Let’s paint my Mental Health with the paintbrushes from Mean Girls, Shall we?
But first…A quote
Your circumstances don’t define your destiny, but your response to them does.
I love the premise. I kept this one particular one close today. Ripped it off the calender, held it next to my computer while I write, type of close. Still, I struggle with it. I don’t think it’s easy to stuff what I feel, all the time anyway, into a ‘control your response’ type of box.
I fight every day not to die. Insert - blah, blah, your life is worth more, sentiment here-.
Some days, most days, those comments don’t help. They are lovely. They show me someone may care, but it doesn’t stop the ache. That familiar feeling of perverse worthlessness that has somehow, over several years, become a close friend. The type of clingy friend that gets annoying but you know will always be there to support you. Except in this case, my clingy friend is a tightening noose and a very questionably placed box that is rotting and barely able to be considered ‘wood’, back during the Salem witch trials.
Yeah. That’s it.
Chronic depression is that 1600s beautiful paradox of random strangers filled with vitriol for someone they don’t know (only that, for some reason, cats like her), except in my case, it knows me all too well. See? Paradox.
Now for Mean Girls.
My chronic depression, let’s call her Gretchen Weiners, is never going to get ‘positive mental health thoughts’ to happen. Not all the time. During my good days, weeks, and months (let’s call my good days, Ms. Norbory), Gretchen, in her tiny skirt, comes on down the Highschool Highway to Mental Hell (see what I did there) to remind me that my medicine will not stop the periods of low depressive episodes (let’s call these fuckers Regina George(and yeah double boxes to emphasize that more than one Regina is terrifying AF)).

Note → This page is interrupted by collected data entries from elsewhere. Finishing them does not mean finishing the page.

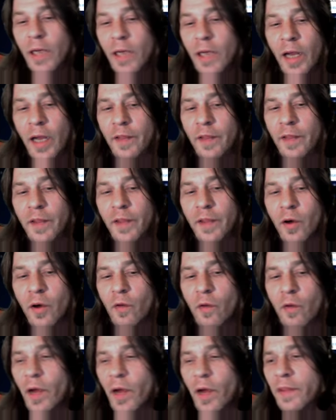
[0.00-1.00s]
anything
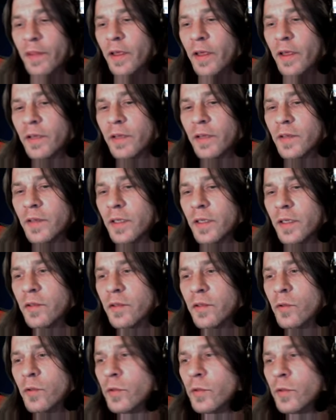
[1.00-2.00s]
over, I think it's like
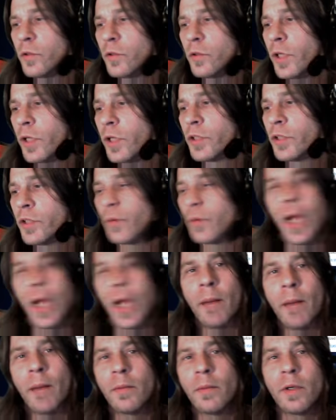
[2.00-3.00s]
2 gigs of
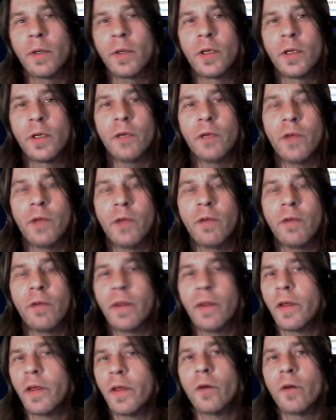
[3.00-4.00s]
RAM. If you have
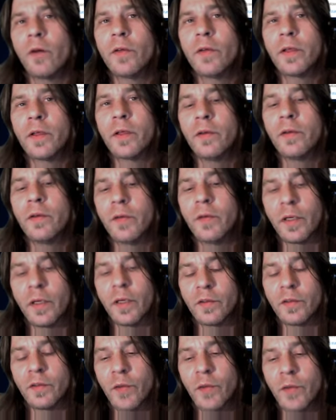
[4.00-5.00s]
anything over the 2
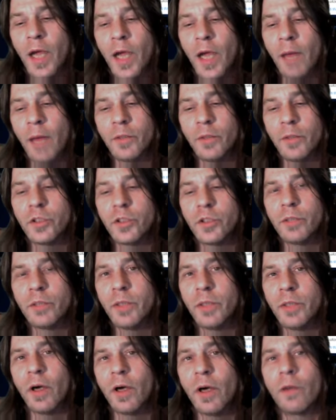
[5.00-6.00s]
gigs of RAM, you
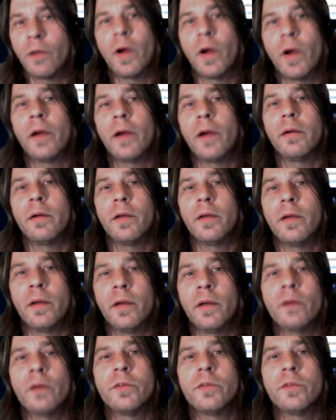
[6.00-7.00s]
should be all right,
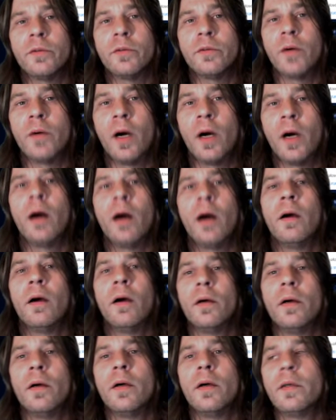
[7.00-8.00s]

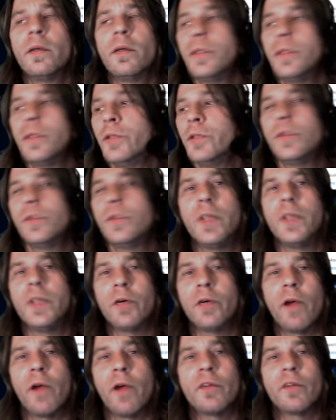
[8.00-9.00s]
to use the
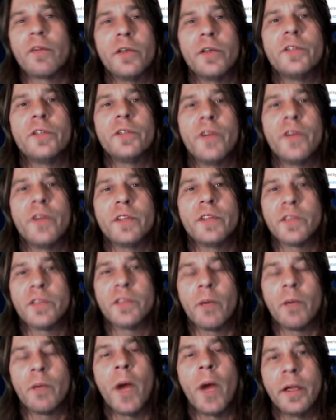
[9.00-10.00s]
graphical interface and
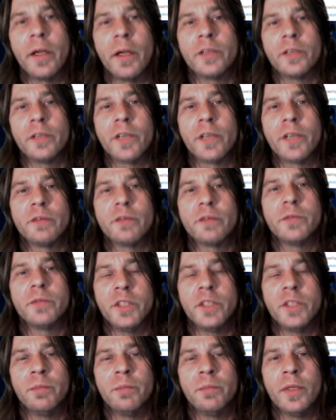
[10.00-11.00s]
start mining yourself some
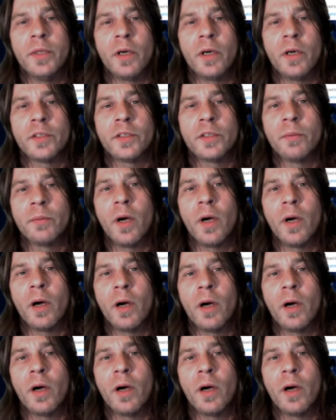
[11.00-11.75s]
CP or some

You know, Norbury is a pusher; she comes and tells me everything will be great. And for a while, I join her after-school mental-mathletes club, and things are great! But then, Regina just comes and takes my boyfriend (balance with my meds), Aaron Samuels, and just guffaws as I fall on my face, trying to please her while I wade through the madness that is self-acceptance and love. (I also still really want my meds to work, so mentally, it’s always October 3rd. Ha.)
Still with me?
Mental Health, specifically Bi-Polar II disorder, is like a rerun of Mean Girls. You laugh, you cry, you wear pink on Wednesdays, and yet you miss the overall premise time and time again that in order to fully come out on top, you have to fight every day for your own self-acceptance and love.
You fight like hell to be Cady Heron because, through the ridiculous fights and pain, you realize you are absolutely still worth it all.
But want another twist? Let’s not forget the lovable yet sometimes annoying Karen Smith. Who, despite her hotness, is completely clueless. Well, Karen? She is my ADHD, and GODDAMNIT, my tits are always hurting because there is a 100% chance that it is already raining.
Still with me? Making sure here.
Circle back to the quote.
So, the part of the quote that sticks with me?
You can only control the Energy you put out there— and this determines your future.
Now, this? I totally believe it. Despite my roughest days, I try to push positive energy. The problem with that is…yup, you guessed it… the depression coupled with my anxiety is a slow leak of carbon monoxide in the proverbial air that makes me grow weak. Still, I fight. I push like hell. But the problem with working so hard when there is a carbon-monoxide leak? It seeps into your lungs anyway, dragging you down. Making shit foggy, make it harder to move and to keep going. Fuck, exhausted yet? I am.
My support system to stay afloat? See the middle of the quote above.
I meet it all with positivity, hate with kindness, and fear with faith. For OTHERS. I push and fight for others because it keeps me afloat. Strange, isn’t it? I mean, you’re supposed to put on your air mask before you try to put one on someone else’s.
But what I have found with all my mental health adventures…yeah, adventures… is that nothing ever goes the way it’s ‘supposed to.’
Let’s just throw all that shit out of the window and focus on what helps you survive another day.
For me?
It’s helping others survive another day. It’s pushing past the bullshit and wading past the darkness to find a beacon of light that needs to be pulled and tugged out of the traps of their own mind. While I know the typical response to that, sometimes it’s going beyond the typical to find what works.
And like a ridiculous movie from over a decade ago, it just…works… So, to bring this all around…
I will continue to fight it all my way, I will push Regina in front of the bus with pride because…
Fuck you Depression, you can’t sit with us.
And that bitch Anxiety?…She doesn’t even go here!